### WHAT TO DO
Lines from the line with "Silent video, 10 frames per second." to the line with "[00:03:07.67]" in the entries below, and only those, must be output exactly, with both ends included.

### DATA IN THIS EXERCISE

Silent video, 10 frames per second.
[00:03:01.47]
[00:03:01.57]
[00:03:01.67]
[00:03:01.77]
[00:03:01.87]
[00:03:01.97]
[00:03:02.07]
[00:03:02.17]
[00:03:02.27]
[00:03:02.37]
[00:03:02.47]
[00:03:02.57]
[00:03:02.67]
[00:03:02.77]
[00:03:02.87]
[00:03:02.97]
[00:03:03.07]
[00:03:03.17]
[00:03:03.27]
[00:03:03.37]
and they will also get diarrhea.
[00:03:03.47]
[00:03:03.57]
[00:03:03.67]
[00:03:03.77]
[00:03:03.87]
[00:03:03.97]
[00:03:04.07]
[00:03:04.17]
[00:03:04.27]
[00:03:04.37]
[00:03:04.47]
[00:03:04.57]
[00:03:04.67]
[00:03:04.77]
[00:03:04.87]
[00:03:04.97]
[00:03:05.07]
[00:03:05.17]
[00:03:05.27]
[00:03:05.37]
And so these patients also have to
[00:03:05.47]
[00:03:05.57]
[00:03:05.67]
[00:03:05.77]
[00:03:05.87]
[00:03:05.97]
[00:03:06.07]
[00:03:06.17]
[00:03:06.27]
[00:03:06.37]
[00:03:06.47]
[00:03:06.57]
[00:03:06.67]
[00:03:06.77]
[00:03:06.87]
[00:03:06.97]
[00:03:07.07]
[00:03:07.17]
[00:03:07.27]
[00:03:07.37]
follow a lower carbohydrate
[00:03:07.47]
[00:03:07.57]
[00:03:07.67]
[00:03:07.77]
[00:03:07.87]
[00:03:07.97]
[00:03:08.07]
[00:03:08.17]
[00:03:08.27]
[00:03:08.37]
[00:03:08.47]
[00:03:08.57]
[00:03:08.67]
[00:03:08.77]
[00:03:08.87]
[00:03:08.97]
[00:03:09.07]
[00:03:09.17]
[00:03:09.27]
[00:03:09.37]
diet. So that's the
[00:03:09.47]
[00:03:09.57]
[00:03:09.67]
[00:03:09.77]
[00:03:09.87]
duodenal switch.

* * *

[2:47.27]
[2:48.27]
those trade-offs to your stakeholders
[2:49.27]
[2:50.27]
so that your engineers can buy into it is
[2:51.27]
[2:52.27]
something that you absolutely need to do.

--

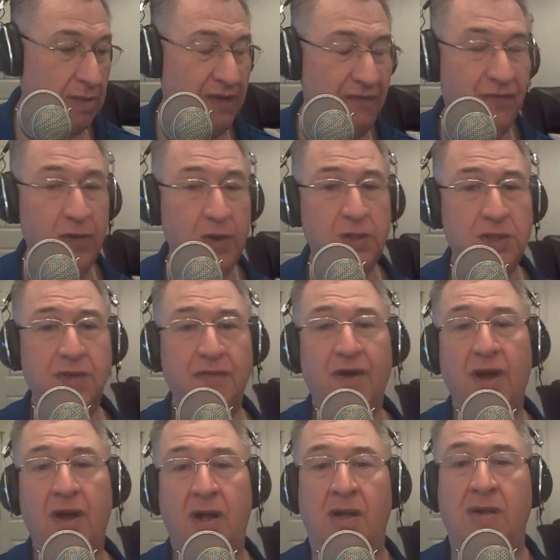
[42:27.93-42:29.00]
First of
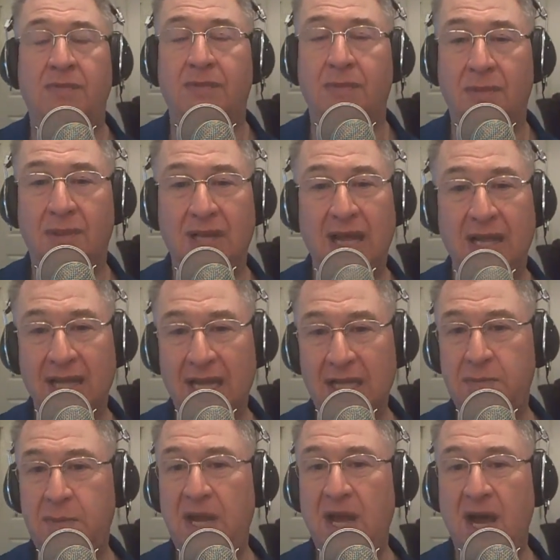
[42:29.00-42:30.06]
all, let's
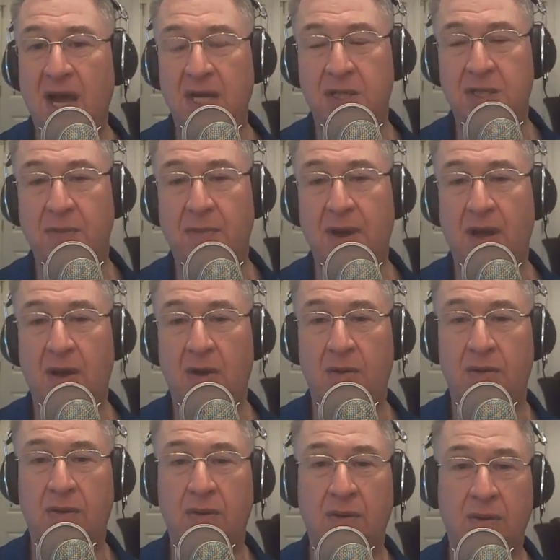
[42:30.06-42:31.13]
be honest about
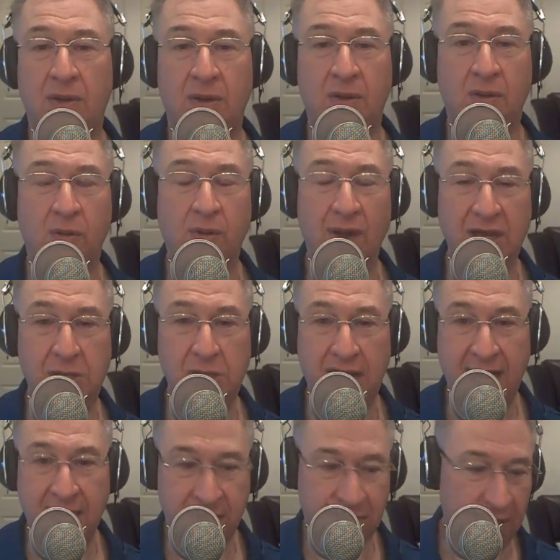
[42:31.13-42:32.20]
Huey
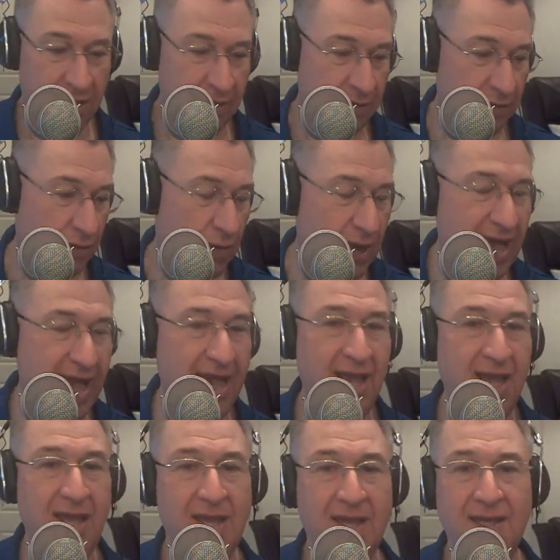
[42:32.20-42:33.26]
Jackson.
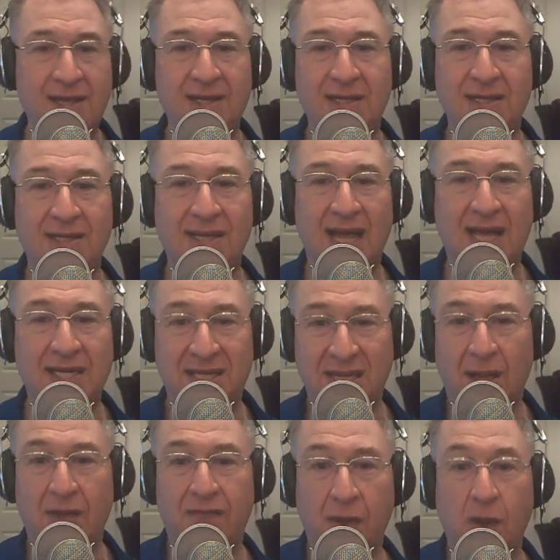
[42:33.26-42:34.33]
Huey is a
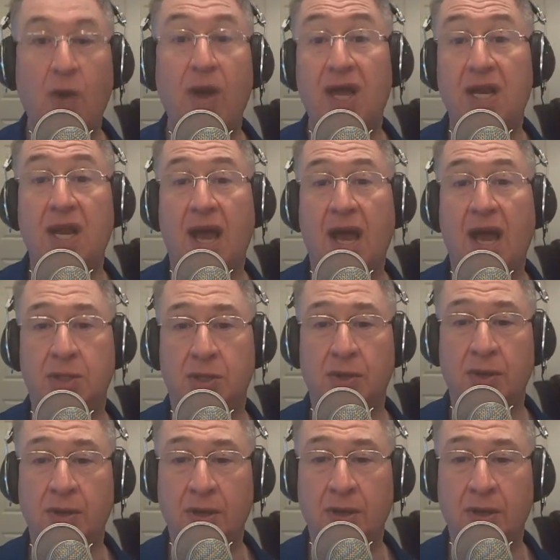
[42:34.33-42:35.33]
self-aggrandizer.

### EXPECTED OUTPUT
Silent video, 10 frames per second.
[00:03:01.47]
[00:03:01.57]
[00:03:01.67]
[00:03:01.77]
[00:03:01.87]
[00:03:01.97]
[00:03:02.07]
[00:03:02.17]
[00:03:02.27]
[00:03:02.37]
[00:03:02.47]
[00:03:02.57]
[00:03:02.67]
[00:03:02.77]
[00:03:02.87]
[00:03:02.97]
[00:03:03.07]
[00:03:03.17]
[00:03:03.27]
[00:03:03.37]
and they will also get diarrhea.
[00:03:03.47]
[00:03:03.57]
[00:03:03.67]
[00:03:03.77]
[00:03:03.87]
[00:03:03.97]
[00:03:04.07]
[00:03:04.17]
[00:03:04.27]
[00:03:04.37]
[00:03:04.47]
[00:03:04.57]
[00:03:04.67]
[00:03:04.77]
[00:03:04.87]
[00:03:04.97]
[00:03:05.07]
[00:03:05.17]
[00:03:05.27]
[00:03:05.37]
And so these patients also have to
[00:03:05.47]
[00:03:05.57]
[00:03:05.67]
[00:03:05.77]
[00:03:05.87]
[00:03:05.97]
[00:03:06.07]
[00:03:06.17]
[00:03:06.27]
[00:03:06.37]
[00:03:06.47]
[00:03:06.57]
[00:03:06.67]
[00:03:06.77]
[00:03:06.87]
[00:03:06.97]
[00:03:07.07]
[00:03:07.17]
[00:03:07.27]
[00:03:07.37]
follow a lower carbohydrate
[00:03:07.47]
[00:03:07.57]
[00:03:07.67]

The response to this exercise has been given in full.